[Collected data entries]
======

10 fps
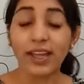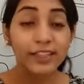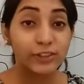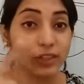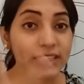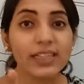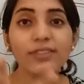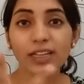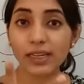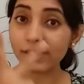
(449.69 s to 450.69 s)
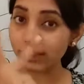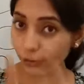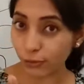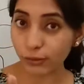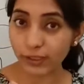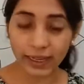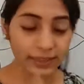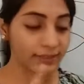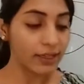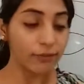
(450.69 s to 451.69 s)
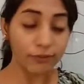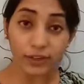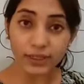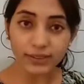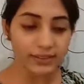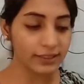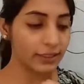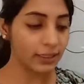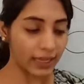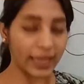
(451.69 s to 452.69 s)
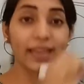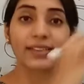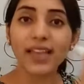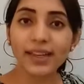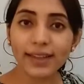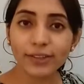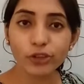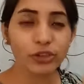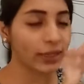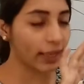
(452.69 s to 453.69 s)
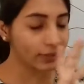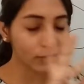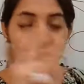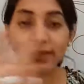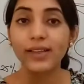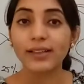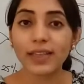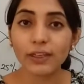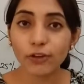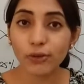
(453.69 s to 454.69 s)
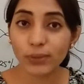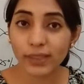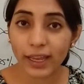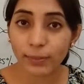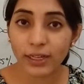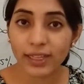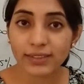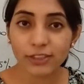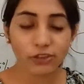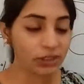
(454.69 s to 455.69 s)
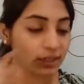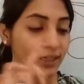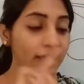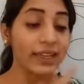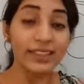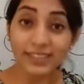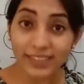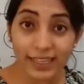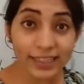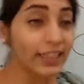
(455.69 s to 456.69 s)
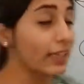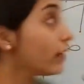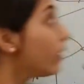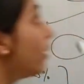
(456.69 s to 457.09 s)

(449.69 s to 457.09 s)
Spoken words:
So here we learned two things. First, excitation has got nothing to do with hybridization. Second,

======

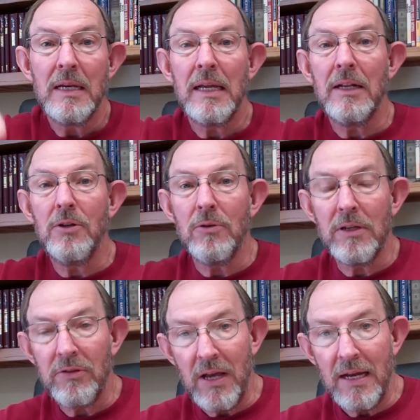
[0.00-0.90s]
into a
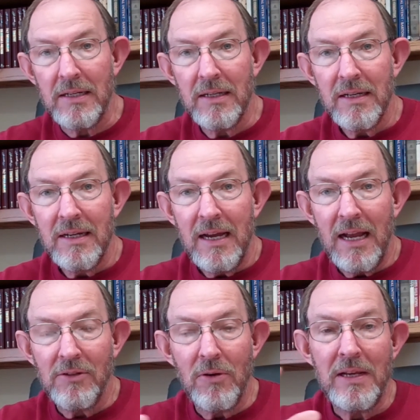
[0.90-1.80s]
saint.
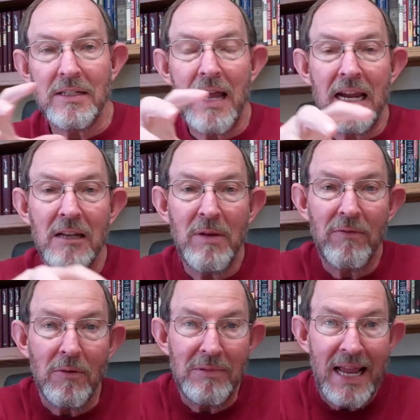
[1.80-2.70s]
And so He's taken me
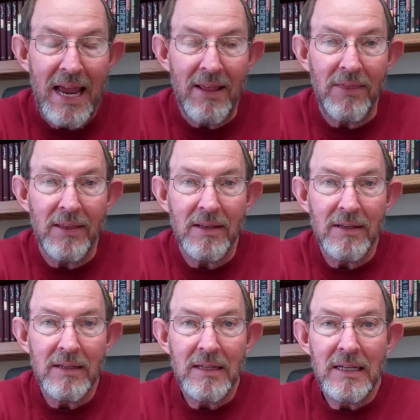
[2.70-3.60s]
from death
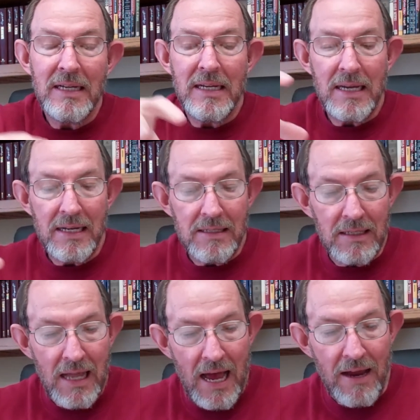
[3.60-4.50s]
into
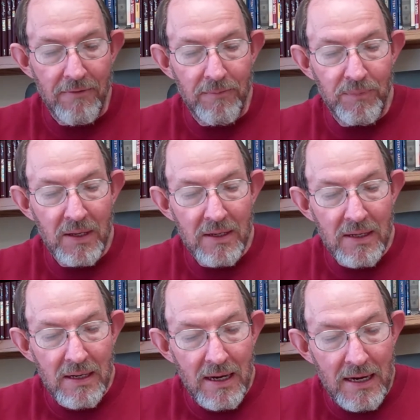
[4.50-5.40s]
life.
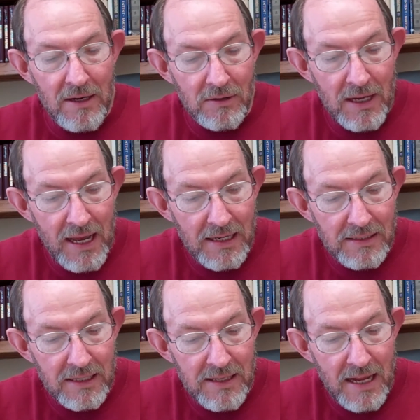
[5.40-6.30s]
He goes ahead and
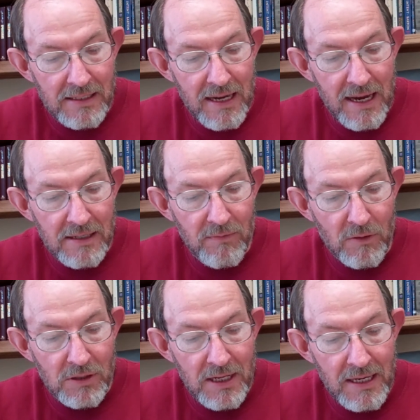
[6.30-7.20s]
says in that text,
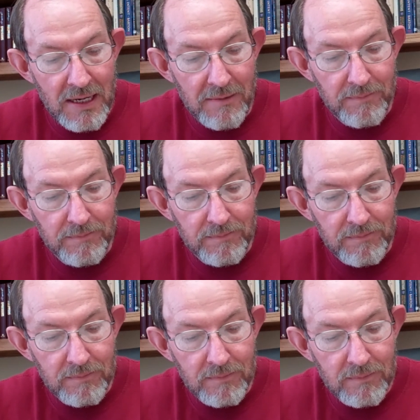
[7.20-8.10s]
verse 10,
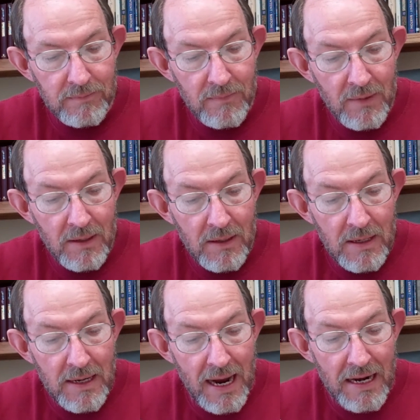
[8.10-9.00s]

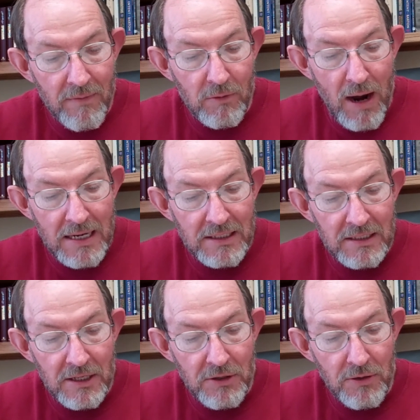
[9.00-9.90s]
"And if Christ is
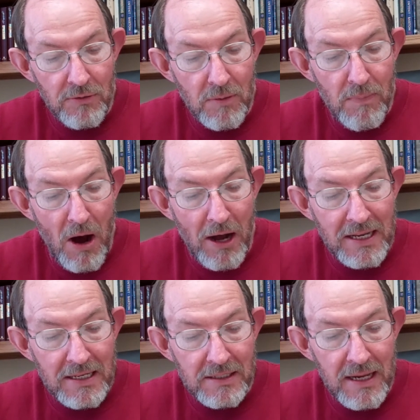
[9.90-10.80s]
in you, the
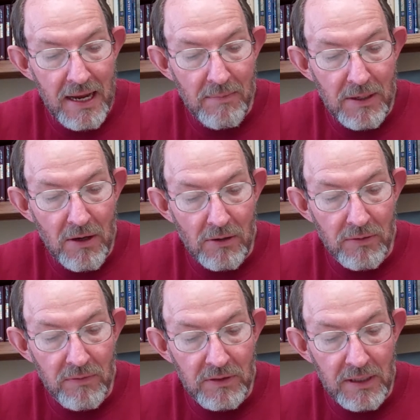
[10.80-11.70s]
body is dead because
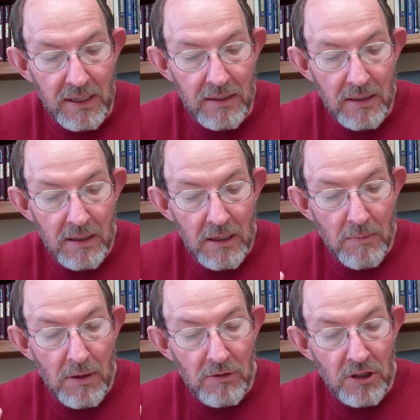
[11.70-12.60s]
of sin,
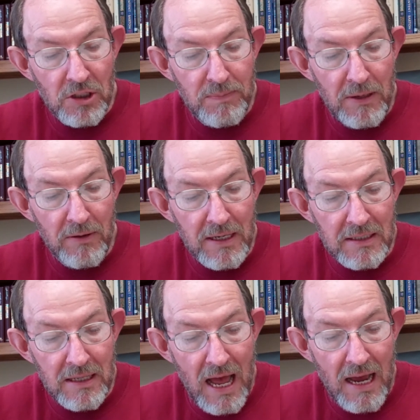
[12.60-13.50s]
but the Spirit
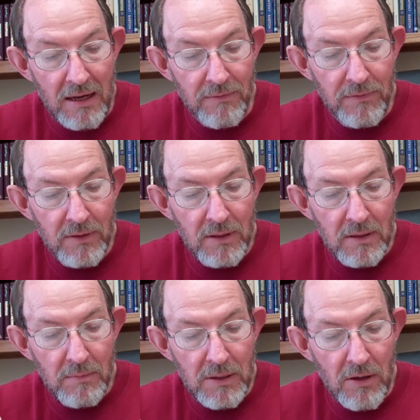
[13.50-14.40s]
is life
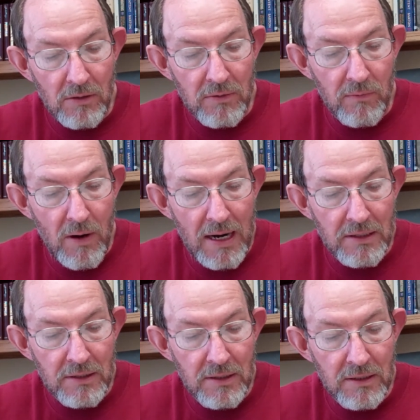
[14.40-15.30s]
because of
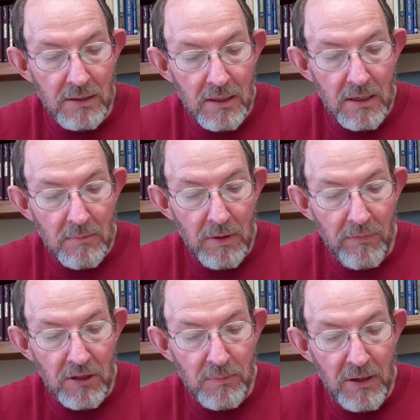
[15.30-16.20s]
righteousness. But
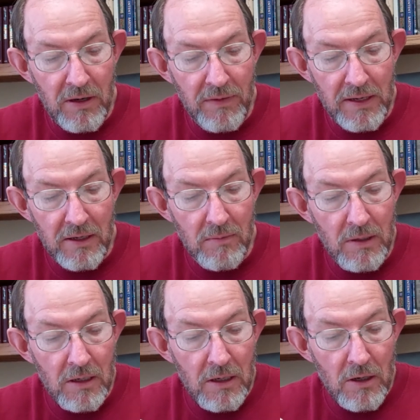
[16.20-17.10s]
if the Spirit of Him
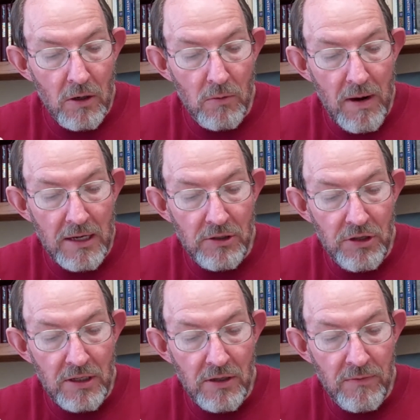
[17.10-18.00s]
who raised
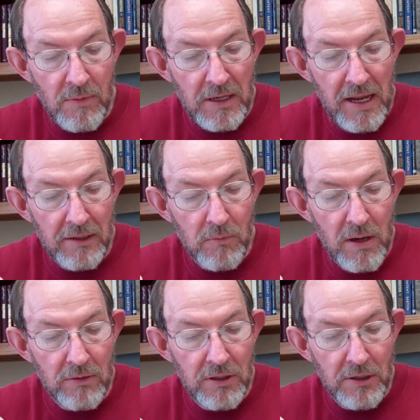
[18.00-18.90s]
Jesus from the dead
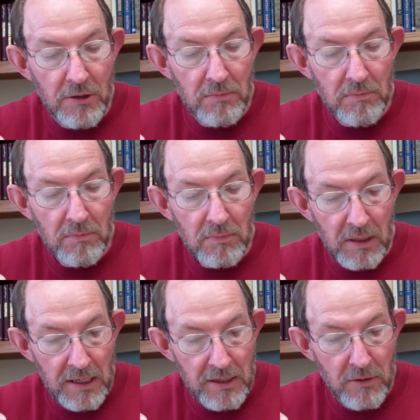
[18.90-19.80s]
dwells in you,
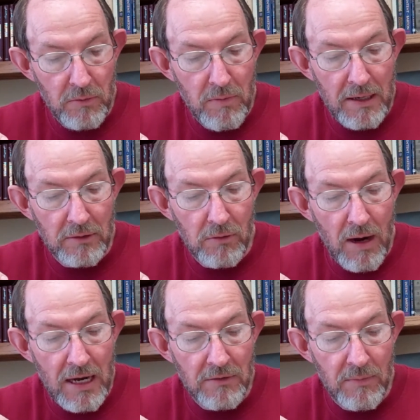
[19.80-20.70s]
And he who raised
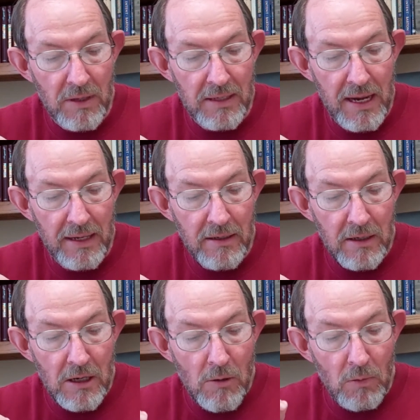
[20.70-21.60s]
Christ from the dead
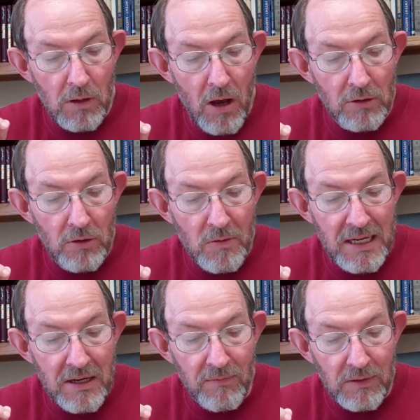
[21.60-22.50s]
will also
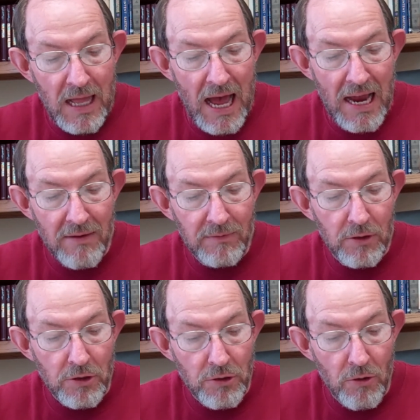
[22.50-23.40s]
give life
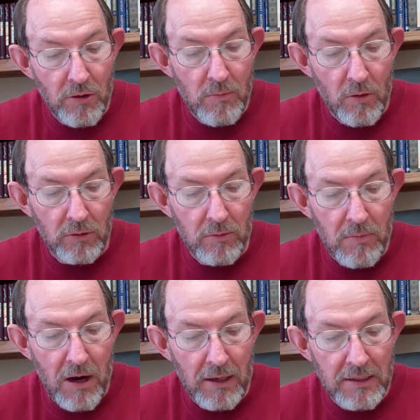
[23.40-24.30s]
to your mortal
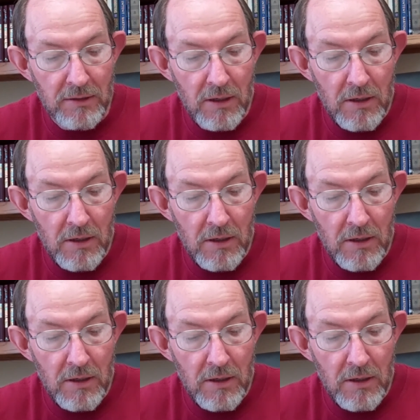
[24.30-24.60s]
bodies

======

## Exercise requirements
What you return must match the lines above from the one with "(450.69 s to 451.69 s)" through the one with "(449.69 s to 457.09 s)" exactly, with both ends included and the pictures excluded.

## Exercise answer
(450.69 s to 451.69 s)
(451.69 s to 452.69 s)
(452.69 s to 453.69 s)
(453.69 s to 454.69 s)
(454.69 s to 455.69 s)
(455.69 s to 456.69 s)
(456.69 s to 457.09 s)

(449.69 s to 457.09 s)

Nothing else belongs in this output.